En un país donde la impunidad es ley y el desgobierno es costumbre, más de 1,200 personas han sido víctimas de trata solo en lo que va del 2025, según la propia Fiscalía de la Nación. Pero no hay por qué alarmarse: Dina Boluarte sigue imperturbable, sin plan de gobierno, sin política criminal integral y sin rastro de voluntad política. El país está tomado —literalmente— por mafias, redes de explotación y grupos criminales transnacionales, pero eso no parece figurar en la agenda oficial… a menos que hablemos de joyas, relojes o vuelos presidenciales.
La trata de personas no es un fenómeno nuevo, ni una desgracia repentina. Es una herida abierta que el Estado ha preferido cubrir con comunicados y comisiones, en lugar de con acciones reales. El 2024 cerró con 2,809 víctimas, y este año promete superarlo, no por eficiencia en el registro, sino por inoperancia en la prevención.
Según la Fiscalía, entre enero y junio de este año, se ingresaron 942 denuncias formales por trata de personas y se identificaron 1,229 víctimas. Cifras frías, que detrás esconden rostros de niñas, adolescentes, mujeres indígenas, migrantes y hombres en situación de vulnerabilidad. La mayoría proviene de zonas rurales empobrecidas —Amazonía, Andes profundos— donde el abandono estatal es más denso que la neblina de Lima en invierno.
Las víctimas no caen del cielo: son captadas mediante falsas promesas de empleo, estudios o una vida mejor, muchas veces con el visto bueno de autoridades locales que miran a otro lado. Y cuando no son cómplices, son indiferentes. Porque acá el verdadero crimen es tener conciencia en una estructura institucional que opera en piloto automático.
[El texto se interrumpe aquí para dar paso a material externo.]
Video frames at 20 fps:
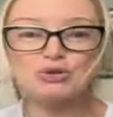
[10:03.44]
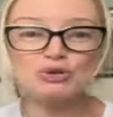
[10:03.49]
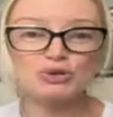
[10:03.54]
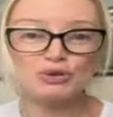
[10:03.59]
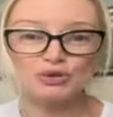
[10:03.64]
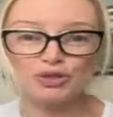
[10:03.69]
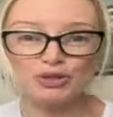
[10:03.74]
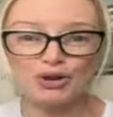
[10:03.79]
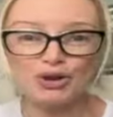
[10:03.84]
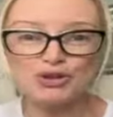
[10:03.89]

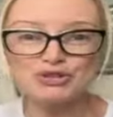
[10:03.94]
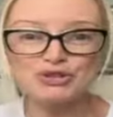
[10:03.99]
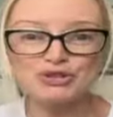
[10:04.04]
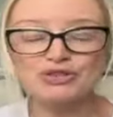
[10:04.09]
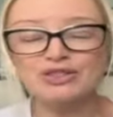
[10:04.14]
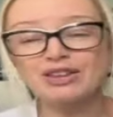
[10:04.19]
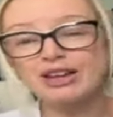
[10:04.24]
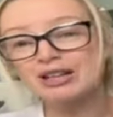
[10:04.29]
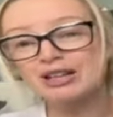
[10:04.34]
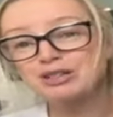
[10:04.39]
thoughts on
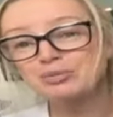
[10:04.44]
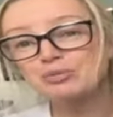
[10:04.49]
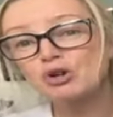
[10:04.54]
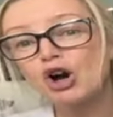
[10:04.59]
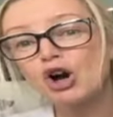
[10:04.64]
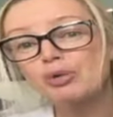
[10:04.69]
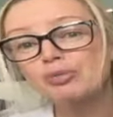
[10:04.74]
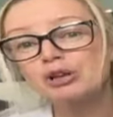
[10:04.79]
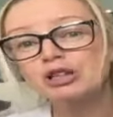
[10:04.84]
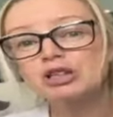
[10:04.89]
that, some
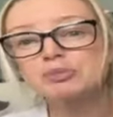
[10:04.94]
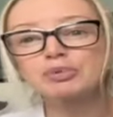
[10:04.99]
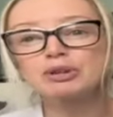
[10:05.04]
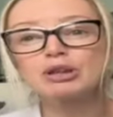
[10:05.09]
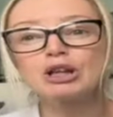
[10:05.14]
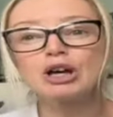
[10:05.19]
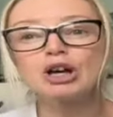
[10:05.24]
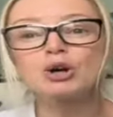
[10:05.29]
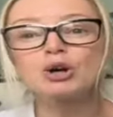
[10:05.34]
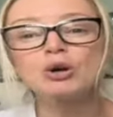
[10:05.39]
comments
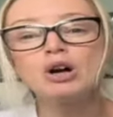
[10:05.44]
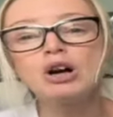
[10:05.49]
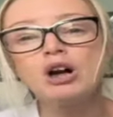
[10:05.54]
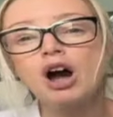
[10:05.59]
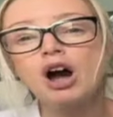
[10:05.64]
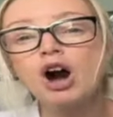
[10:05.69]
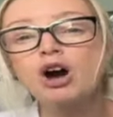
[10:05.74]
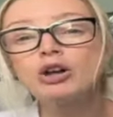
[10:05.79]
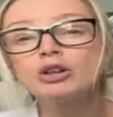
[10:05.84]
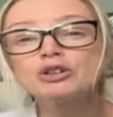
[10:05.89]
below.
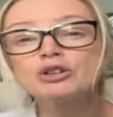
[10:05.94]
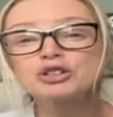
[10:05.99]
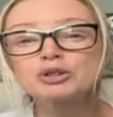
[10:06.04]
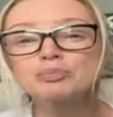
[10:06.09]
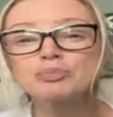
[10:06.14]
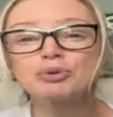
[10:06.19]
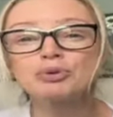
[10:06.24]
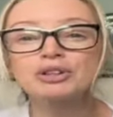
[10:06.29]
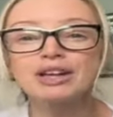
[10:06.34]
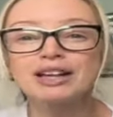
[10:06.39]
I'll also
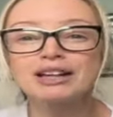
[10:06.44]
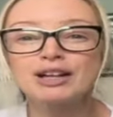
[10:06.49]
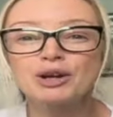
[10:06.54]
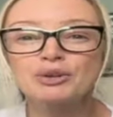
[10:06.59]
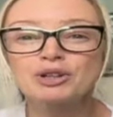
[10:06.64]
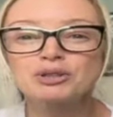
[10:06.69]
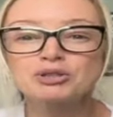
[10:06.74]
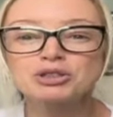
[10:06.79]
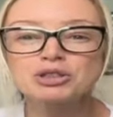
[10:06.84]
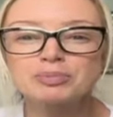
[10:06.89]
put that out
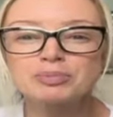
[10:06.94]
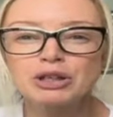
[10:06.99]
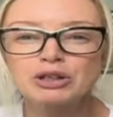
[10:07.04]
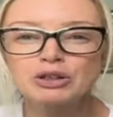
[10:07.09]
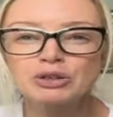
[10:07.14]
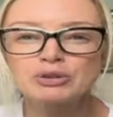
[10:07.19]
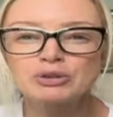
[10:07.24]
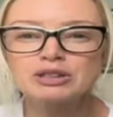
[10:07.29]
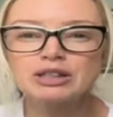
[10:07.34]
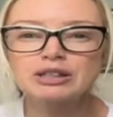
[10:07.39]
into my
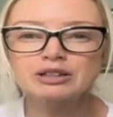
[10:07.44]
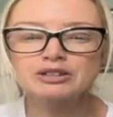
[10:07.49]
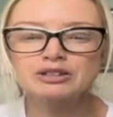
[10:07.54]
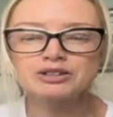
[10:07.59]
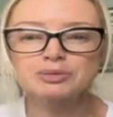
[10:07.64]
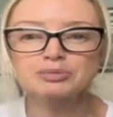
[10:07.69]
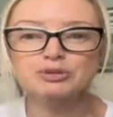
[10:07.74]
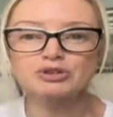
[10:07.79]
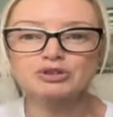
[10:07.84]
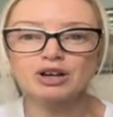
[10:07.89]
newsletter
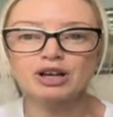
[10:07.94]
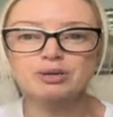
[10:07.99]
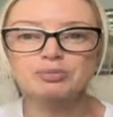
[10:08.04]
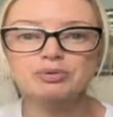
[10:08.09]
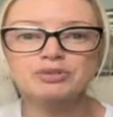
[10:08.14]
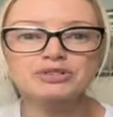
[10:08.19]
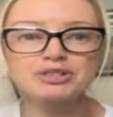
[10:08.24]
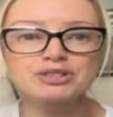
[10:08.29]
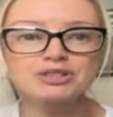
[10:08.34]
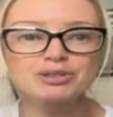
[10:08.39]

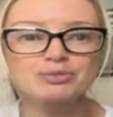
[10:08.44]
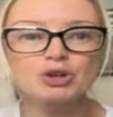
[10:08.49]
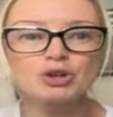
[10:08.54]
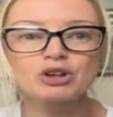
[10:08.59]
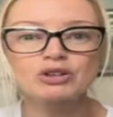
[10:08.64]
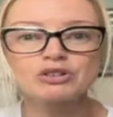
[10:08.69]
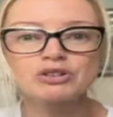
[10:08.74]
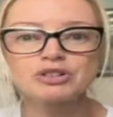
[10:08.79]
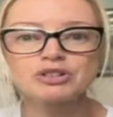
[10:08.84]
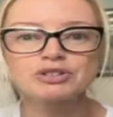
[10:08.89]
subscribers, because I'm
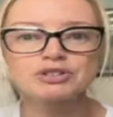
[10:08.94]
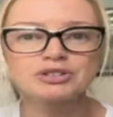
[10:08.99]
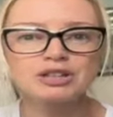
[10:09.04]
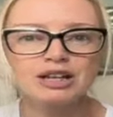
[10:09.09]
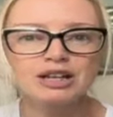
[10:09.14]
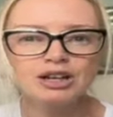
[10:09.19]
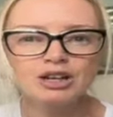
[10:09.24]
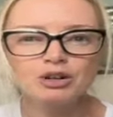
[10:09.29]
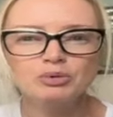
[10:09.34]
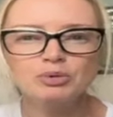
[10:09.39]
conscious
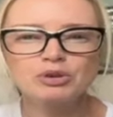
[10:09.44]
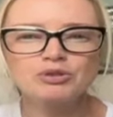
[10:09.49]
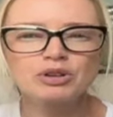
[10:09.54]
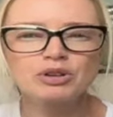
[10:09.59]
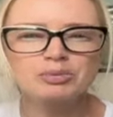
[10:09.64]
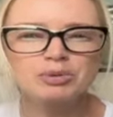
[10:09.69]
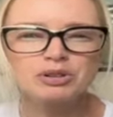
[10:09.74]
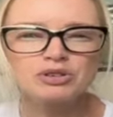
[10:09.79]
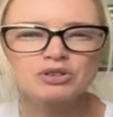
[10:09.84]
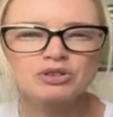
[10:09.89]
We've got
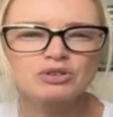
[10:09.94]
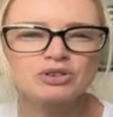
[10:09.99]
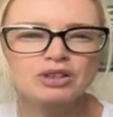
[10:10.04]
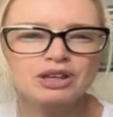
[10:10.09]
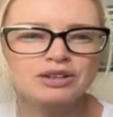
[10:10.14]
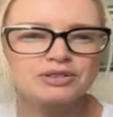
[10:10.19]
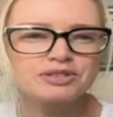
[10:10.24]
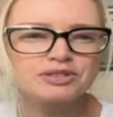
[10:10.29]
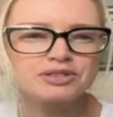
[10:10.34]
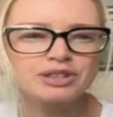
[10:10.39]
about
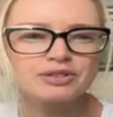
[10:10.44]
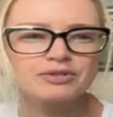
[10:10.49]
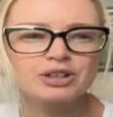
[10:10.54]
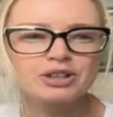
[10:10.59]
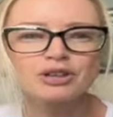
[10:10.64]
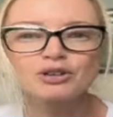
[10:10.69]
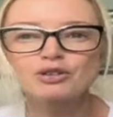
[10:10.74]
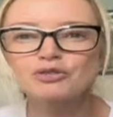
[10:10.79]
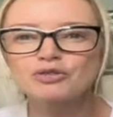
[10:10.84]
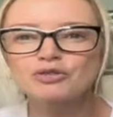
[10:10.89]

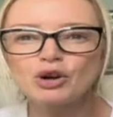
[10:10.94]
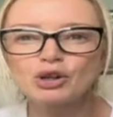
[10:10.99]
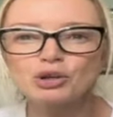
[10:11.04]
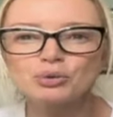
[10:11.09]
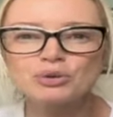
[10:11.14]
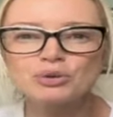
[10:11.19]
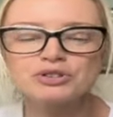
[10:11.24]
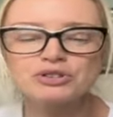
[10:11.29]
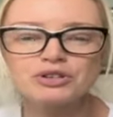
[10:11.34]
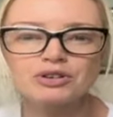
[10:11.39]
2,700
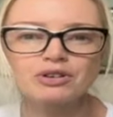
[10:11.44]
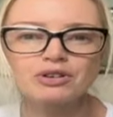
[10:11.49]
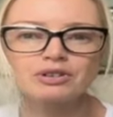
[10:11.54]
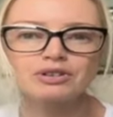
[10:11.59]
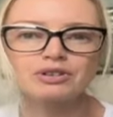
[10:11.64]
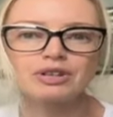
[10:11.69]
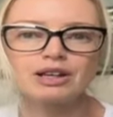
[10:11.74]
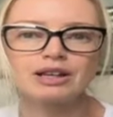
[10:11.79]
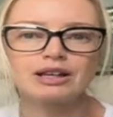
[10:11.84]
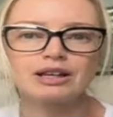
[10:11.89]
followers on,
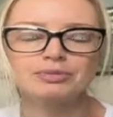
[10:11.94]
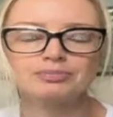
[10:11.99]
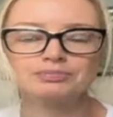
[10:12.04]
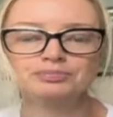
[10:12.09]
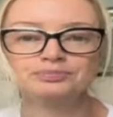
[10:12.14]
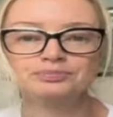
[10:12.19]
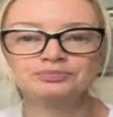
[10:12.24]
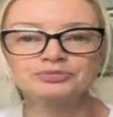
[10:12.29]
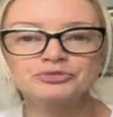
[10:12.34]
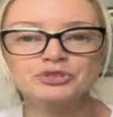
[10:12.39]

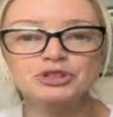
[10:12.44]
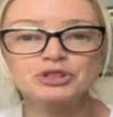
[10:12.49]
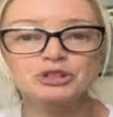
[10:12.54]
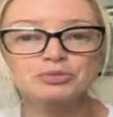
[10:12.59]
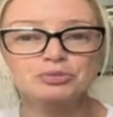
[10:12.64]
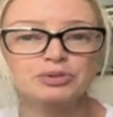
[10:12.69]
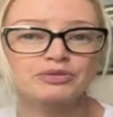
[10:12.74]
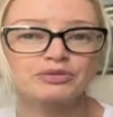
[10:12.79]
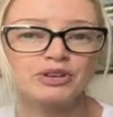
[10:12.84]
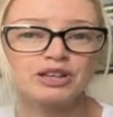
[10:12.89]
excuse
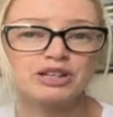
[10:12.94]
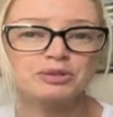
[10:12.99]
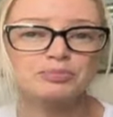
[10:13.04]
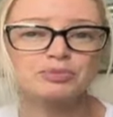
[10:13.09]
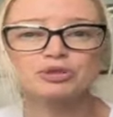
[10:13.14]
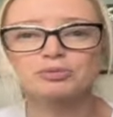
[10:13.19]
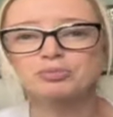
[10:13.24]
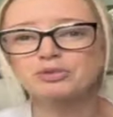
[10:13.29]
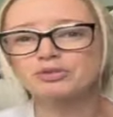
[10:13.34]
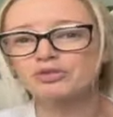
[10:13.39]
me,
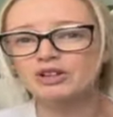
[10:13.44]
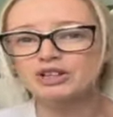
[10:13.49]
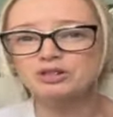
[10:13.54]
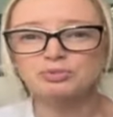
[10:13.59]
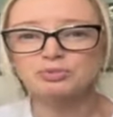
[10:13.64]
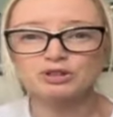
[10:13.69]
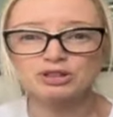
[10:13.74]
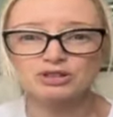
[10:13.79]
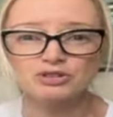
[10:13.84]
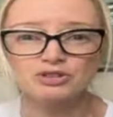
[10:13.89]
Facebook, but
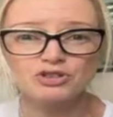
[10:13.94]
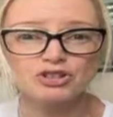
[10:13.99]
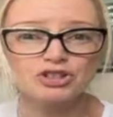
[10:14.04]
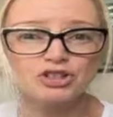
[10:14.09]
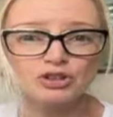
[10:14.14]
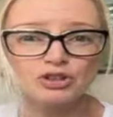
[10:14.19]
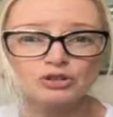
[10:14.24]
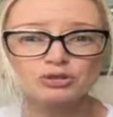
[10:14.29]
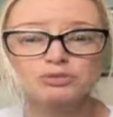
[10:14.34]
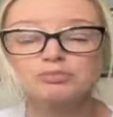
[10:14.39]
Facebook doesn't
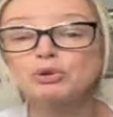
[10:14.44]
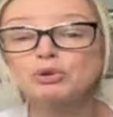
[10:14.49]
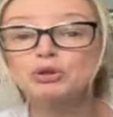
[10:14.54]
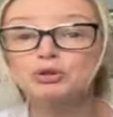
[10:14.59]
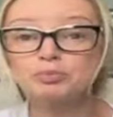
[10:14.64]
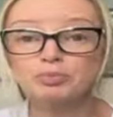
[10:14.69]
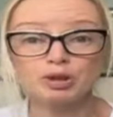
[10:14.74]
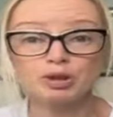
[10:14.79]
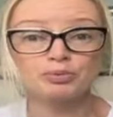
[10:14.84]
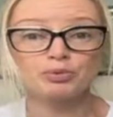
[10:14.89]
show
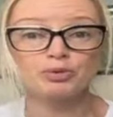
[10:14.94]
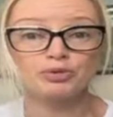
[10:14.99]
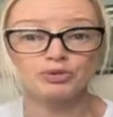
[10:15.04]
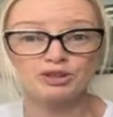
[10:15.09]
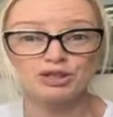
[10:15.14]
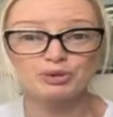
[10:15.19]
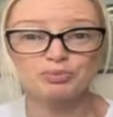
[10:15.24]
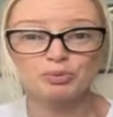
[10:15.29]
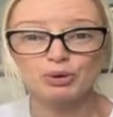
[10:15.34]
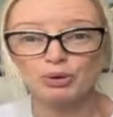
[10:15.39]
most people
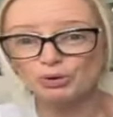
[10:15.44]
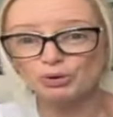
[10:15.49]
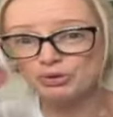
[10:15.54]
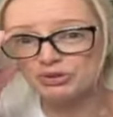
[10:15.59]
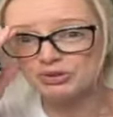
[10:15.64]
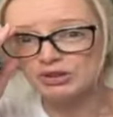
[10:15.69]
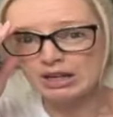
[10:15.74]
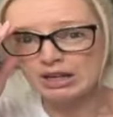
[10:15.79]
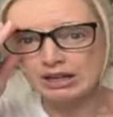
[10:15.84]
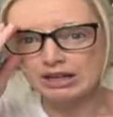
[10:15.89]
these posts
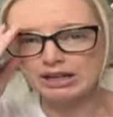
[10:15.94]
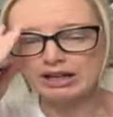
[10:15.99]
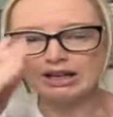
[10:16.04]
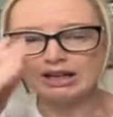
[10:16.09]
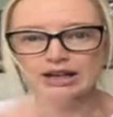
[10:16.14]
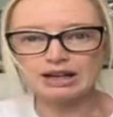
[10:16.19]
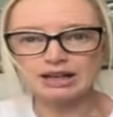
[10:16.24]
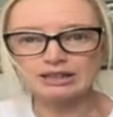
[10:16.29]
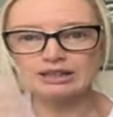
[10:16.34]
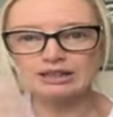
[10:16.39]

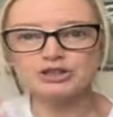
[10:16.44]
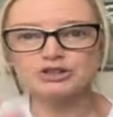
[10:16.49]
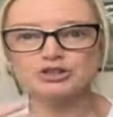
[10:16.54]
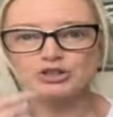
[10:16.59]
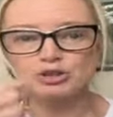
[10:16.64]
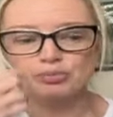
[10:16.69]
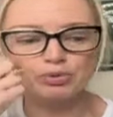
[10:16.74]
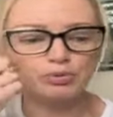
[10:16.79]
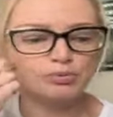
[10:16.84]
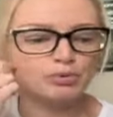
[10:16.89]
unless you
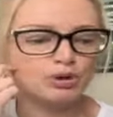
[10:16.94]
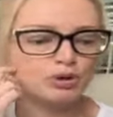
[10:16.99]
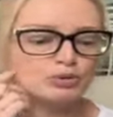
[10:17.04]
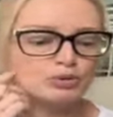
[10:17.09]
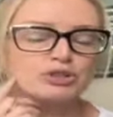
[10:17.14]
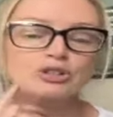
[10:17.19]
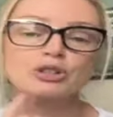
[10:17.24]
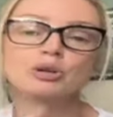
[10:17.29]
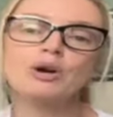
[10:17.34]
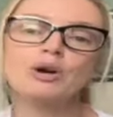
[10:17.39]
promote.
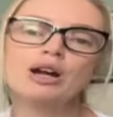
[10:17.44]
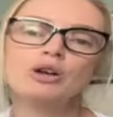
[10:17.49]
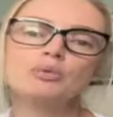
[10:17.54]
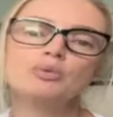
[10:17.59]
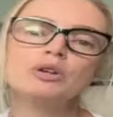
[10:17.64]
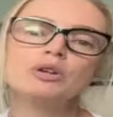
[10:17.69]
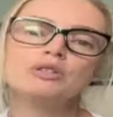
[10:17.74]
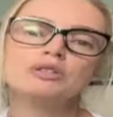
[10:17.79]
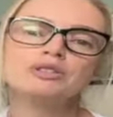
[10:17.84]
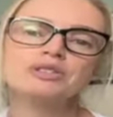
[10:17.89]
So I
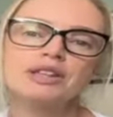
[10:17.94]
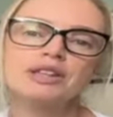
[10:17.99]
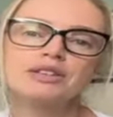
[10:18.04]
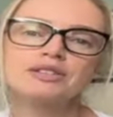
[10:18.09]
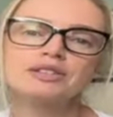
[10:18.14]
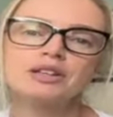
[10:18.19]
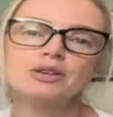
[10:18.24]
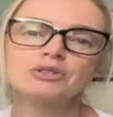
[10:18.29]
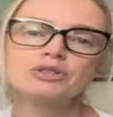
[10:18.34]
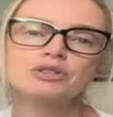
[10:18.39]
will send this
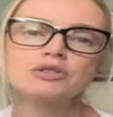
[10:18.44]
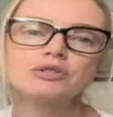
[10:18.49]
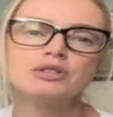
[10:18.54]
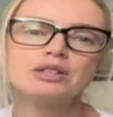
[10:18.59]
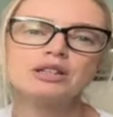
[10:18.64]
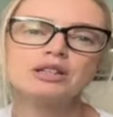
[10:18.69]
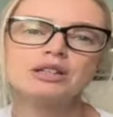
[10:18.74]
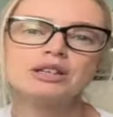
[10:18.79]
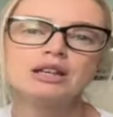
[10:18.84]
out to the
La trata no solo se refiere a explotación sexual —aunque sea su rostro más visible—. También incluye explotación laboral, mendicidad forzada, tráfico de órganos y hasta la venta de menores. El Perú es un mercado fértil para todo eso, especialmente cuando el Estado ha tercerizado su rol de garante a ONG, iglesias y colectivos, mientras las redes criminales, como el Tren de Aragua, operan como franquicias regionales.
Sí, hay operativos. Sí, se han rescatado víctimas. Y sí, se han capturado cabecillas como el exfiscalizador Edenilson Rojas Matta, alias ‘Lobo de Huaral’, reincidente en la industria de la extorsión. Pero nada de esto puede considerarse política pública cuando los esfuerzos siguen siendo reactivos, dispersos y limitados.
La Fiscalía, los Centros de Emergencia Mujer, el Programa de Asistencia a Víctimas… hacen lo que pueden. Pero sin un verdadero liderazgo político, con una presidenta que se arrastra con 3% de aprobación según las últimas encuestas, lo que queda es un simulacro institucional en un país gobernado por redes criminales reales.
Los 1,200 casos de trata de este año no son una excepción. Son la norma. Una norma construida a pulso por la desidia estatal, la desconexión de las élites y el blindaje de un gobierno que no gobierna, solo sobrevive. La trata de personas ha dejado de ser una crisis subterránea para convertirse en una tragedia estructural. Pero claro, en Palacio no se escuchan los gritos que vienen desde los prostíbulos clandestinos o los talleres clandestinos. Allá solo se escucha el tic-tac de un Rolex.
No basta con capturar a un “Lobo de Huaral” si el verdadero monstruo es la indiferencia institucional, la fragmentación de políticas y la falta de presupuesto para refugios, reinserción y reparación. Mientras los tratantes innovan en métodos, el Estado sigue archivando planes multisectoriales en alguna gaveta ministerial.
Reflexión final
En el Perú, las personas se trafican con la misma impunidad con la que se archivan denuncias en el Congreso. Y así como la corrupción goza de protección, las víctimas siguen esperando justicia, asistencia y dignidad. ¿Dónde está Dina Boluarte?. ¿Dónde están sus ministros?. ¿Dónde está el plan nacional contra la trata?. En algún lugar entre el desgobierno, la inacción y la más absoluta irrelevancia.
No solo están traficando cuerpos. También están traficando el alma de un país que ha normalizado el horror. Y eso, al final, es el crimen más imperdonable.